Drop connections where the "value" is 0.
Walk the graph by preferring connections with the highest values. If you have two connections with the same value, try both recursively.
Store the output of a walk in a list along with the sum of the distance between the words in this particular result. I'm not 100% sure ATM if you can simply sum the connections you used. See for yourself.
From all outputs, chose the one with the highest value.
This problem is probably NP complete which means that the runtime of the algorithm will become unbearable as the dictionaries grow. Right now, I see only one way to optimize it: Cut the graph into several smaller graphs, run the code on each and then join the lists. The result won't be as perfect as when you try every permutation but the runtime will be much better and the final result might be "good enough".
[EDIT] Since this algorithm doesn't try every possible combination, it's quite possible to miss the perfect result. It's even possible to get caught in a local maximum. Say, you have a pair with a value of 7 but if you chose this pair, all other values drop to 1; if you didn't take this pair, most other values would be 2, giving a much better overall final result.

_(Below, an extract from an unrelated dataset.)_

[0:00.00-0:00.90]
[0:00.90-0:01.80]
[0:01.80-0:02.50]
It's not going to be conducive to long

This algorithm trades perfection for speed. When trying every possible combination would take years, even with the fastest computer in the world, you must find some way to bound the runtime.
If the dictionaries are small, you can simply create every permutation and then select the best result. If they grow beyond a certain bound, you're doomed.

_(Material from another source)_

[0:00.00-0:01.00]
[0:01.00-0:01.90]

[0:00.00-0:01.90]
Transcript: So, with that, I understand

Another solution is to mix the two. Use the greedy algorithm to find "islands" which are probably pretty good and then use the "complete search" to sort the small islands.

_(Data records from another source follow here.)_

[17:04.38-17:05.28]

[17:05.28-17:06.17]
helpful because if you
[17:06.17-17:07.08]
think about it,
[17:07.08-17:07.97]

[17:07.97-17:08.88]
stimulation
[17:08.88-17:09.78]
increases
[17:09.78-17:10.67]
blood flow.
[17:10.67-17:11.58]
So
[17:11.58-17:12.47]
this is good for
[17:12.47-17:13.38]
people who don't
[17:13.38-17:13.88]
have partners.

This can be done with a recursive approach. Pseudo-code:
Start with one of the words, call it w
FindNext(w, l) // l = list of words without w
Get a list l of the words near to w
If only one word in list
Return that word
Else
For every word w' in l do FindNext(w', l') //l' = l without w'
You can add some score to count common pairs and to prefer "better" lists.
You may want to take a look at BK-Trees, which make finding words with a given distance to each other efficient. Not a total solution, but possibly a component of one.
This problem has a name: n-ary Gray code. Since you're using English letters, n = 26. The Wikipedia article on Gray code describes the problem and includes some sample code.